Missouri Gov. Matt Blunt said up to 150 homes may be flooded in Winfield, where volunteers had labored for a week fortifying levees and piling sandbags. They began again at a fall-back position on Friday to prevent more widespread damage.
"They really are involved in a race against that water," Blunt told reporters. "It's really just a reminder of how powerful a force the Mississippi River is."
ANIMAL BURROWS
Officials said the levee break began in an area where muskrats, semi-aquatic rodents common in US lakes and streams, had been digging.
"We believe the original breach was attributed to animal burrows created sometime in the past" and even though the holes were plugged, "the area remained problematic," the Lincoln County Emergency Operations Command said in a statement.
Scattered heavy rains again were reported in the region on Friday and forecasters warned more flooding was a threat because the sodden ground can absorb little more.
But the National Weather Service forecasts for Saturday and Sunday called for rains to ease off in the worst-hit areas.
Heavy rains this month have caused more than US$6 billion in crop damage in Iowa, Illinois, Indiana, Missouri and Nebraska, a key growing region of the world's biggest grain and feed exporter, according to the American Farm Bureau Federation.
"It's a tragic, devastating disaster," Russ Kremer, a grain and livestock farmer who is president of the Missouri Farmers Union, said of the worst Midwest floods in 15 years.
He said towns like Winfield and hundreds of thousands of acres of prime crop land submerged in the region represent "a complete loss for a lot of people. It will have a significant effect on the market."
Corn prices hit a record at the Chicago Board of Trade in overnight screen trading on Friday at US$8.25 per bushel in the July 2009 contract, more than double the 40-year average.
Corn is the main feed for livestock, is used for ethanol fuel and contributes to hundreds of other food and industrial products throughout the economy.
Before the floods, stockpiles of corn in the United States -- which ships 54 percent of all world corn exports -- had already been projected to fall to 13-year lows next year.
So the effect on global food prices as US prices rise has alarmed everyone from central bankers to food aid groups.
FARMERS LOSING HOPE
Iowa Gov. Chet Culver said on Friday that 45,000 square miles (116,500 sq km) of the state had been hit by tornadoes or flooding, including 340 towns, with extensive damage to road and rail lines at a cost reaching into the "tens of billions of dollars."
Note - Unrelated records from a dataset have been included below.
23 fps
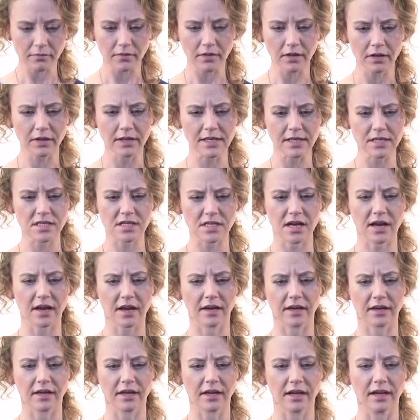And let's
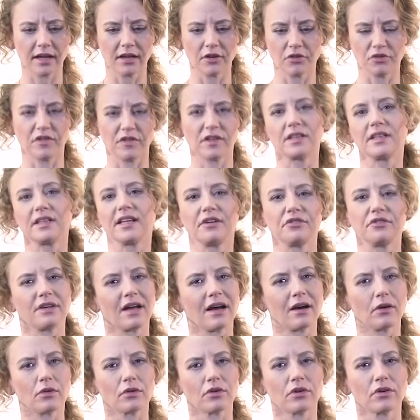say, feel left
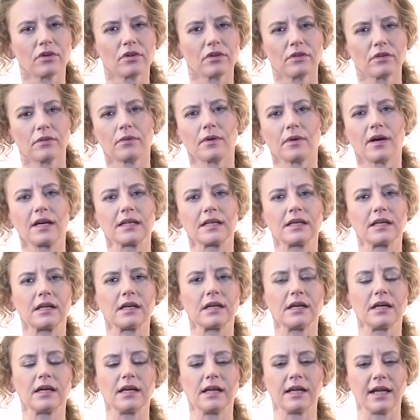out, right?
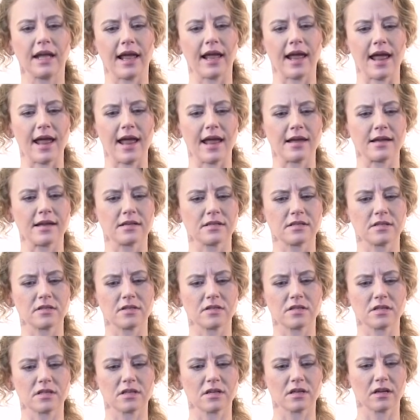
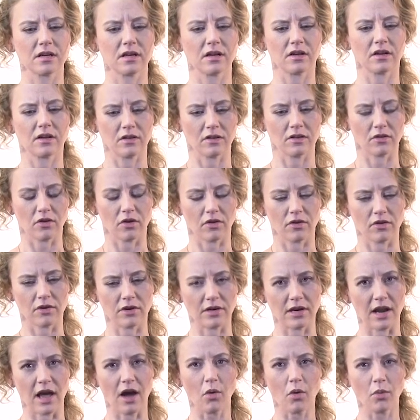And
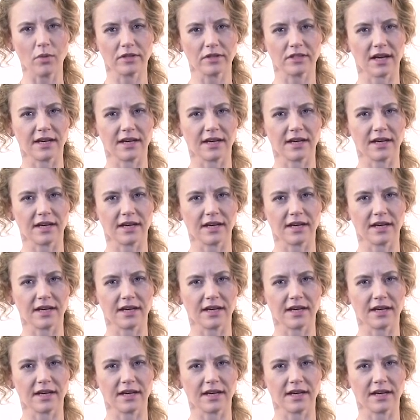now with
"We are beginning a (recovery) effort which could take years," Culver said told reporters.
Iowa officials said this week at least 2.5 million acres (1.01 million hectares) of corn and soybeans, well above 10 percent of planted acreage in the top US producing state for those crops, needs to be replanted. But it is too late in the season for good yields on replanted fields.
Jason Roose, an Iowa corn and soybean farmer who is an analyst for US Commodities in Des Moines, said he had planned to replant his acreage this week.